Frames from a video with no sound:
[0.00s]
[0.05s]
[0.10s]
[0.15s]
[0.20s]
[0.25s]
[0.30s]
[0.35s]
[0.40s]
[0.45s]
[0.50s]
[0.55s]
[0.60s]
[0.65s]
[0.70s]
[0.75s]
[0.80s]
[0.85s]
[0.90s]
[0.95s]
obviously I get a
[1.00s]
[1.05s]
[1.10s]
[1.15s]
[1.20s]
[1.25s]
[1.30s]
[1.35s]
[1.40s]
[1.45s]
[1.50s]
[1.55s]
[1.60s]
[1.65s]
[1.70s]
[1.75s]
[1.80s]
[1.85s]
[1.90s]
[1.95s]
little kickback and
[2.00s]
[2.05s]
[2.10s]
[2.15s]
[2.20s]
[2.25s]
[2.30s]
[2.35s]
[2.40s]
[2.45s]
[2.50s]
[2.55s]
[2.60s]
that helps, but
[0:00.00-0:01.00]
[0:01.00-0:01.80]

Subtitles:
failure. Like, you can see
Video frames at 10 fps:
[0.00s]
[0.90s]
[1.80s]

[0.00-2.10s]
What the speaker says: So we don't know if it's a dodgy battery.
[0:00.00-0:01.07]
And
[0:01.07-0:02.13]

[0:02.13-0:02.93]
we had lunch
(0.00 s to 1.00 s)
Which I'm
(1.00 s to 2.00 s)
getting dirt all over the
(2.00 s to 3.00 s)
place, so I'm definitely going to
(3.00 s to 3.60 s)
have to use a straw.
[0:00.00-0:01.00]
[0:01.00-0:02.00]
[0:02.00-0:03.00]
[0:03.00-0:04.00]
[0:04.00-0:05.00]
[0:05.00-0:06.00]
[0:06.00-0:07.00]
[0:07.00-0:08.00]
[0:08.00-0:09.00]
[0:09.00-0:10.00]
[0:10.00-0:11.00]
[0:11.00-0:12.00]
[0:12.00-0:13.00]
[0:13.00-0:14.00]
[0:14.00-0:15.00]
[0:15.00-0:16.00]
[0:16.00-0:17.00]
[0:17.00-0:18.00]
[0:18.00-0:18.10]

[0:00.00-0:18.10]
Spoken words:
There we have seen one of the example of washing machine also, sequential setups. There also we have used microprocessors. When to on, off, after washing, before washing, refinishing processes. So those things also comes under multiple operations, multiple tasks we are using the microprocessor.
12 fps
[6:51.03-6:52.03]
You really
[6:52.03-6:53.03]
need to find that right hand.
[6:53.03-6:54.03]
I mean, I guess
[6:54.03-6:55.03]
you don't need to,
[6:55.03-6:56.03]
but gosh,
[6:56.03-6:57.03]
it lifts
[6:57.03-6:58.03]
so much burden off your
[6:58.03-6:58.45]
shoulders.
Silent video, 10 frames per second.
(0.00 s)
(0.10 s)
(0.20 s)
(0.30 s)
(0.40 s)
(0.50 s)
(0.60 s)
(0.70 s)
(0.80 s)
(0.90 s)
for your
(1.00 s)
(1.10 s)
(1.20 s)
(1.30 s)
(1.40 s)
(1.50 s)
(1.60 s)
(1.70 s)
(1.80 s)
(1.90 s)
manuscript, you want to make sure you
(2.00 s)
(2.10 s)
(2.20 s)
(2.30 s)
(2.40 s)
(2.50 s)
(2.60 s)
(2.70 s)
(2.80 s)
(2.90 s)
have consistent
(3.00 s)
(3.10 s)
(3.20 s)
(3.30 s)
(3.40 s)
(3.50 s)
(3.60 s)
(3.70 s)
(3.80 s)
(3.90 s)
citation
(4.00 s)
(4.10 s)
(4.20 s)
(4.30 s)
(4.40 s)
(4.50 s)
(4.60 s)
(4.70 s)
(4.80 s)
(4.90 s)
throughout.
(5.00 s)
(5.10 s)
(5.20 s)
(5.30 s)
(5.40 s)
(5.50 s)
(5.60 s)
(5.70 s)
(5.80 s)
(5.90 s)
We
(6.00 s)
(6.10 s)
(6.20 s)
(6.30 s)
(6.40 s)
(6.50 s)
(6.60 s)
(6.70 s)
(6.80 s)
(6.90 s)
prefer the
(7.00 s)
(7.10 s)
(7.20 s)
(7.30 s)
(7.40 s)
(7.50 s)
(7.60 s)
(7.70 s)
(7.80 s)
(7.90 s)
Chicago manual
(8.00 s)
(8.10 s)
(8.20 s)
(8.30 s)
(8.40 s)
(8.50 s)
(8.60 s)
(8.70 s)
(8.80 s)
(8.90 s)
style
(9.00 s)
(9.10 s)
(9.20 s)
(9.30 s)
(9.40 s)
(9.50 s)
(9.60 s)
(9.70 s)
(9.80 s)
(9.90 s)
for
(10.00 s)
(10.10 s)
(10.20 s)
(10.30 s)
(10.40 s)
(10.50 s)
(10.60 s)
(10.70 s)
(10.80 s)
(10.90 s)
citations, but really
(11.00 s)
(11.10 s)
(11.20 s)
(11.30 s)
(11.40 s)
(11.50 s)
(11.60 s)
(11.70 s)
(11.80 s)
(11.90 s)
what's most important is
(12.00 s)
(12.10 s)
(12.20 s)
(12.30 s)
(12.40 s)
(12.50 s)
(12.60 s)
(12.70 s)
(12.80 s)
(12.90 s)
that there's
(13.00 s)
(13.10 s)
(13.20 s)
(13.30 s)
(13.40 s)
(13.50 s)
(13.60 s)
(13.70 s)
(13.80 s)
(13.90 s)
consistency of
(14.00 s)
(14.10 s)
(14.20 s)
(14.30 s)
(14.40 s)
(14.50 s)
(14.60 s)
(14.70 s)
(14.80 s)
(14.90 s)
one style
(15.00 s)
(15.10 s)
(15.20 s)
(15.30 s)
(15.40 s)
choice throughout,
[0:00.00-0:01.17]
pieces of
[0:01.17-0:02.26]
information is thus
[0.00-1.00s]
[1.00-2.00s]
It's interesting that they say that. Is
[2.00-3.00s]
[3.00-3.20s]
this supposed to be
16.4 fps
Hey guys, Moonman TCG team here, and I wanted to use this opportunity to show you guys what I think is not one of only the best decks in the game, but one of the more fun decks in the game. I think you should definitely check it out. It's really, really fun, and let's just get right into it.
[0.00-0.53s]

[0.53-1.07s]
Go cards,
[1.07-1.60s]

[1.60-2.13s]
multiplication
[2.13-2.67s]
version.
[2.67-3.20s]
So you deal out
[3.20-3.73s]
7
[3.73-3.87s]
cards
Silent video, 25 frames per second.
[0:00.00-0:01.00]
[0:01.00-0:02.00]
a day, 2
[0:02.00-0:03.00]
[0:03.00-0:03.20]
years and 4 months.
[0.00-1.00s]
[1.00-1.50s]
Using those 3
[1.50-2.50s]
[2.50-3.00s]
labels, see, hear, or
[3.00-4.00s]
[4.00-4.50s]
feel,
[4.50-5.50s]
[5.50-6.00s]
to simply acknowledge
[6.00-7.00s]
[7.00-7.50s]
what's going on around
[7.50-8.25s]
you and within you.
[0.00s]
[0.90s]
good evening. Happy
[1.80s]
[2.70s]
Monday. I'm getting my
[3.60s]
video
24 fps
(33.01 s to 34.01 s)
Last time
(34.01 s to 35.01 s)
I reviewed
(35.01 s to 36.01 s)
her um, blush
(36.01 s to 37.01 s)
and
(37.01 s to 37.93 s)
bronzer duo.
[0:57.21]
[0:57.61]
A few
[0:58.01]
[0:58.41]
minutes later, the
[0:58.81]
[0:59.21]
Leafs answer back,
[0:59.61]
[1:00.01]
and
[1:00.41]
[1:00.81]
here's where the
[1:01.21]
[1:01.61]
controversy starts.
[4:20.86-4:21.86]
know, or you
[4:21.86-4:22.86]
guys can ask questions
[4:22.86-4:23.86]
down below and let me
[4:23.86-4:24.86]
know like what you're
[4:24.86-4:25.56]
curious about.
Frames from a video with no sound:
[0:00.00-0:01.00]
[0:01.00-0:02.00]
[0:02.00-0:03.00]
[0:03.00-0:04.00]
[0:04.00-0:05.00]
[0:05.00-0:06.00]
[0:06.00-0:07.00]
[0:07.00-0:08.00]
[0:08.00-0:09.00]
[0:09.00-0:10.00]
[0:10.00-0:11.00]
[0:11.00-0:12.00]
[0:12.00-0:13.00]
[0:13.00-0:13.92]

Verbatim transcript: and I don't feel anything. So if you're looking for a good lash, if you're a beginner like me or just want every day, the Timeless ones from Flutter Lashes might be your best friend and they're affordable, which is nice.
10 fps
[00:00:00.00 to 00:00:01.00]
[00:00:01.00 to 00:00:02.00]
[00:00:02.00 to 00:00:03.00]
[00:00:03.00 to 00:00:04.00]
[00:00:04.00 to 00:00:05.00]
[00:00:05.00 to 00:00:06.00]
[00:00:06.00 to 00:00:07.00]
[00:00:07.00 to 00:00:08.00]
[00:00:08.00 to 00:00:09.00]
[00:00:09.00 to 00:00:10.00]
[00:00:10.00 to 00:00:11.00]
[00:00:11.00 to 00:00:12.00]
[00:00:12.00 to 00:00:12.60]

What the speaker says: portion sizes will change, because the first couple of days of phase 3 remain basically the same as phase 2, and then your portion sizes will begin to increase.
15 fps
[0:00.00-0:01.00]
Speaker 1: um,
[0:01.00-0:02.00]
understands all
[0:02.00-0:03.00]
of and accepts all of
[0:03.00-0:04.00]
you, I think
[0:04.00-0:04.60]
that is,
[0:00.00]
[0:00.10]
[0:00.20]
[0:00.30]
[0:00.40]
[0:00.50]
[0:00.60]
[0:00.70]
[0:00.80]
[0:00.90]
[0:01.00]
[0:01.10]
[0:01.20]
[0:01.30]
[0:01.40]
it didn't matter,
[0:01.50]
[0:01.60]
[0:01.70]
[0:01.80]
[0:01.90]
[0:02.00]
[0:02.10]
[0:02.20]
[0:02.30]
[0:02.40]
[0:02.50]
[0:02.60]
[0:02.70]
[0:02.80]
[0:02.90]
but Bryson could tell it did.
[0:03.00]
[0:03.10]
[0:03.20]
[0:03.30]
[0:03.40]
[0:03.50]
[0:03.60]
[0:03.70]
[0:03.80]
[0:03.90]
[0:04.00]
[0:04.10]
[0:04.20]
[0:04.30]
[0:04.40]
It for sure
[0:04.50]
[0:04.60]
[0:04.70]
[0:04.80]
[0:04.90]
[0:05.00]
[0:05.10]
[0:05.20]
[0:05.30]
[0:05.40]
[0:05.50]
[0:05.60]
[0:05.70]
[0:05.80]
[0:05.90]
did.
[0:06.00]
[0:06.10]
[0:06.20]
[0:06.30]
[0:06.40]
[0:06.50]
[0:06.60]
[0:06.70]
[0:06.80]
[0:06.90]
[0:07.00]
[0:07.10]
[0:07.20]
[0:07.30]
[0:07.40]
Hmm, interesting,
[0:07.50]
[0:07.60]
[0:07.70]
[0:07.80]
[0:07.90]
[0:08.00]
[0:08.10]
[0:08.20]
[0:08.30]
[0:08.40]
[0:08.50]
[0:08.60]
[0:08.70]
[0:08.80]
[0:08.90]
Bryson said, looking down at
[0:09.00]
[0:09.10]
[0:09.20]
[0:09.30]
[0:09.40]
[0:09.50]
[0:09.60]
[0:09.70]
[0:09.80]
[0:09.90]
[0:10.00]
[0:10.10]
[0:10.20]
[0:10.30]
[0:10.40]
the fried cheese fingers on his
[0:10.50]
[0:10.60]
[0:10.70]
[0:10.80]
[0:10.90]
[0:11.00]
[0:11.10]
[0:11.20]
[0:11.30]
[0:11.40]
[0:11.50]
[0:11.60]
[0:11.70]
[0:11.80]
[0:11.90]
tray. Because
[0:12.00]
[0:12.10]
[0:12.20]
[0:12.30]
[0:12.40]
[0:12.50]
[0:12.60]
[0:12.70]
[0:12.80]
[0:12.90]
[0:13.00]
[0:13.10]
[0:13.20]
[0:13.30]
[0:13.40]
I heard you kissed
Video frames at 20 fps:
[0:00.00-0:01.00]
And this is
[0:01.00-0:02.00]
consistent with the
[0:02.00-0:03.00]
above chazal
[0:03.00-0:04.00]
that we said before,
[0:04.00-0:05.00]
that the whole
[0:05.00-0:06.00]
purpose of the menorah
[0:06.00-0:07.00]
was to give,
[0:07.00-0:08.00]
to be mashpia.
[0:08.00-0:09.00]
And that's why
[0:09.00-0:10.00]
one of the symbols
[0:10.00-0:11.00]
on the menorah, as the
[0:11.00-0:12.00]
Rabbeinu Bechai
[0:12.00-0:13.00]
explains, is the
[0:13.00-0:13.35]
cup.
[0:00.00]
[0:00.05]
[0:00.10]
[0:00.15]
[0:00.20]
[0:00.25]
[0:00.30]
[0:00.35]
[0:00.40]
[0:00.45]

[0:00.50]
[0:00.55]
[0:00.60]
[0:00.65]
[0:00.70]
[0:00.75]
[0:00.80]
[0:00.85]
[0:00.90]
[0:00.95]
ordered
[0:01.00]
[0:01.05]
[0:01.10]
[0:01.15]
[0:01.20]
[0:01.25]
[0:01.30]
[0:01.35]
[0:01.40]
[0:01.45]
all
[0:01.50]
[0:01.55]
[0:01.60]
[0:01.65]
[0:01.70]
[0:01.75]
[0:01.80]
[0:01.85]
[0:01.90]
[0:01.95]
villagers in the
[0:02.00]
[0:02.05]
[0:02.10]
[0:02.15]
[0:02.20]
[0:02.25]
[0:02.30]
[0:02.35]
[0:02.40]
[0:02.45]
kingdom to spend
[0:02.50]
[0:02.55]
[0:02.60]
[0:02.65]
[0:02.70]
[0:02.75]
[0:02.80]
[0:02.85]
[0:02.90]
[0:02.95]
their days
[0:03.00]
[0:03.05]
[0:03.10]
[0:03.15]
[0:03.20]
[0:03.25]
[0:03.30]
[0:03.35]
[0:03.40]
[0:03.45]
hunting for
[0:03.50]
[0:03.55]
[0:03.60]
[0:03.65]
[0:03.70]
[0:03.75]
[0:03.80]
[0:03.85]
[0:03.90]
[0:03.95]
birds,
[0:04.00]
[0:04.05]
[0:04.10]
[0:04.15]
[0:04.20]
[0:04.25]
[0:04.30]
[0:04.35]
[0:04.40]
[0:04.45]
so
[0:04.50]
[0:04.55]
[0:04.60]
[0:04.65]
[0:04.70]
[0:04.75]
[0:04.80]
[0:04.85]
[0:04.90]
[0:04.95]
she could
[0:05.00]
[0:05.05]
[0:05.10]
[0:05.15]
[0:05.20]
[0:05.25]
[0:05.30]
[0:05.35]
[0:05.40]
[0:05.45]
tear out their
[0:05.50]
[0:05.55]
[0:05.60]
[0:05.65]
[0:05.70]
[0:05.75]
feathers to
--*--
Supply the number of lines above that contain the word "Silent", and nothing else.

### Exercise solution
2